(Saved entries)
+++
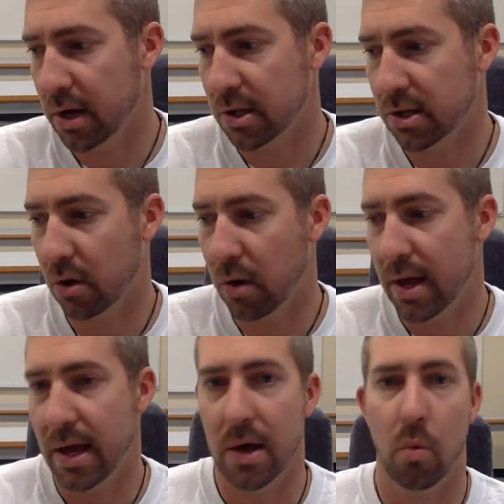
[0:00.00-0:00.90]
So
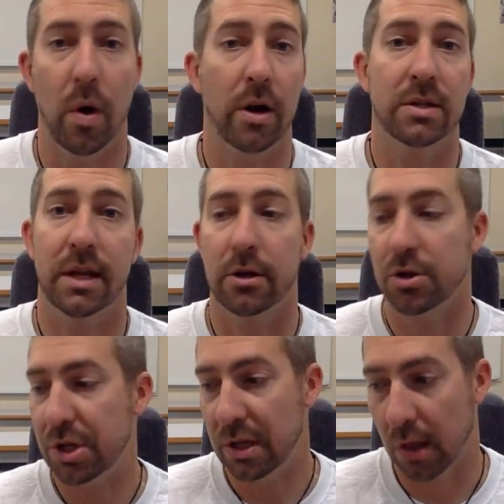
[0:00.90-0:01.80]
where is
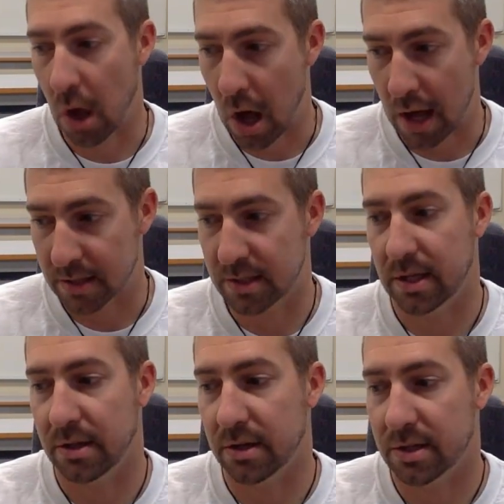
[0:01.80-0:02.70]
energy lost
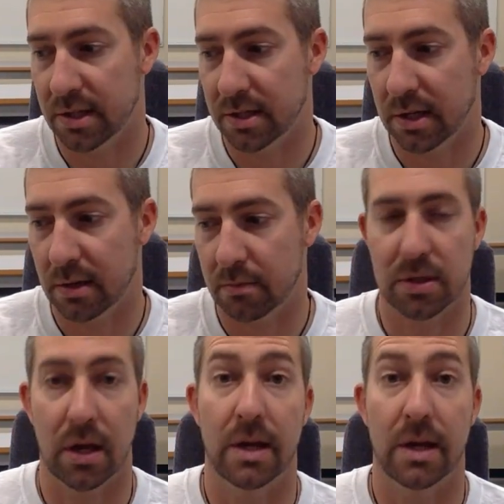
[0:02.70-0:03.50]
in their systems?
+++
## [Instructions for the task]
Give all entries again verbatim, without any images.

## [Your response]
[0:00.00-0:00.90]
So
[0:00.90-0:01.80]
where is
[0:01.80-0:02.70]
energy lost
[0:02.70-0:03.50]
in their systems?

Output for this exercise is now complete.